What's Happening?

Marsh on the changing and challenging nature of cyber risk



Working from home in an age of permanent digital disruption has gifted the corporate world with enormous opportunities for innovation and growth. But are we fighting a losing battle with the cyber criminals? 

Johannesburg, 04 May 2022 – With so many companies in South Africa making permanent changes to working patterns, the need for strong cyber security and risk mitigation policies is becoming increasingly important. Right now, the corporate world is still adjusting – and as it does, it opens up windows of opportunity for cybercriminals to take advantage.

This has resulted in increased exposure to cyber risk events, such as phishing, bugs, bots, spyware, adware and digital worms – all exacerbated by working from home and changes in the flow of data.

“Stronger, more resilient risk management practices are therefore necessary to avoid cyber risk and achieve sustained growth – but this new normal is also reshaping how the re/insurance sector operates,” says Spiros Fatouros, Marsh Africa CEO.

Cyber is fast becoming a systemic risk. The insurability of systemic risk is going to be one of the defining issues of the next decade for the re/insurance sector. As cyber risk is one of the most dynamic perils in the industry, carriers must carefully evaluate, manage, and quantify exposures. As regulators formalize capital requirements and mandate how risk appetite is measured, re/insurance companies are increasingly having to enhance cyber underwriting and reinsurance strategies.

That means investing in the development of innovative modelling capabilities and developing technical and underwriting cyber-risk talent. The latter is particularly important if insurers are to offer their clients the best security possible.
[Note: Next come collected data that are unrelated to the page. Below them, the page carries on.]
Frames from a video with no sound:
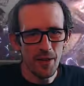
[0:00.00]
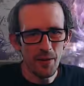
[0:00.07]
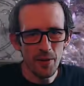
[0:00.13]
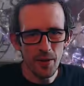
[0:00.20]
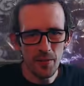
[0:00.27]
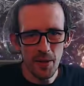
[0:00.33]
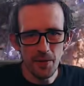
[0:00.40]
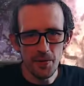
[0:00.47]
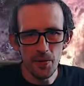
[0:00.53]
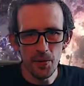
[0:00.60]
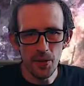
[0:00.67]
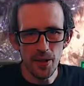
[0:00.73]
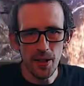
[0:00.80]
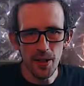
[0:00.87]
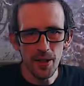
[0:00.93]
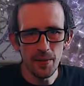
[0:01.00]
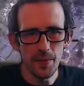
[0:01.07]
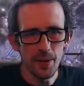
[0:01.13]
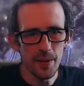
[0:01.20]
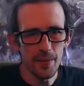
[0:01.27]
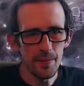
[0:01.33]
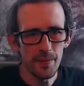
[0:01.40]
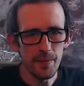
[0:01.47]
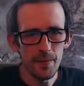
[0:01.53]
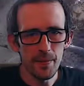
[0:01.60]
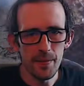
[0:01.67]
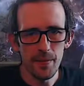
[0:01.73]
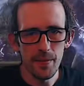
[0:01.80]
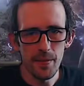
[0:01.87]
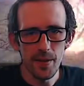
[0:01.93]
on them, unfortunately, but
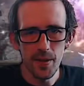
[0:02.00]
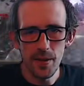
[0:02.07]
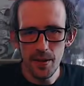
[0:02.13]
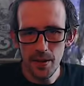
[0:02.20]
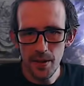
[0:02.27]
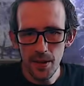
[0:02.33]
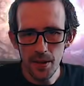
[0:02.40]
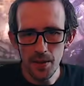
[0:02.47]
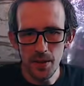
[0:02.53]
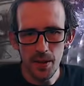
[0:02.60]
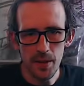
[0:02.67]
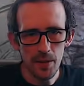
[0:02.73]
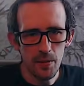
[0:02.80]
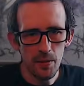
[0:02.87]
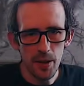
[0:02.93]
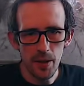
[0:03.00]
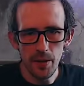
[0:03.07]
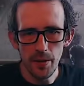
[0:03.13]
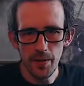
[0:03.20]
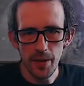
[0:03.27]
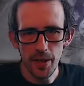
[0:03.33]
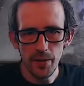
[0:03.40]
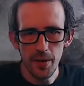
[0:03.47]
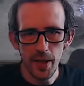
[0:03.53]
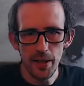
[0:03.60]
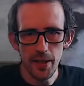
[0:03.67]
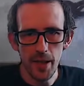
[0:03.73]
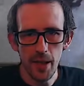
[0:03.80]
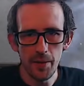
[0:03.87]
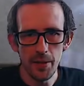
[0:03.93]
we do quite a lot of extra
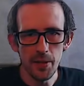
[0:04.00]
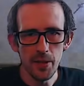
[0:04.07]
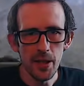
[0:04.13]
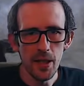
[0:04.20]
added damage.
With so much at stake for businesses and their customers, companies in South Africa must act decisively. They should continue to strengthen key performance indicators for risk response times – like risk identification, assessment, and reporting. Companies can work with insurers to utilize data and analytics, which are widely acknowledged as an essential business enabler rather than just a compliance activity. Risk advisors can harness artificial intelligence, for example, to evaluate potential silent cyber exposure at an individual policy level.

“The number – and diversity – of companies purchasing cyber insurance continued to increase before COVID-19 in 2019, driven by growing recognition of cyber threats as a critical business risk. Now, as we adjust to the new normal in 2022 and beyond, we must work together to win the battle against cyber risk,” Fatouros concludes.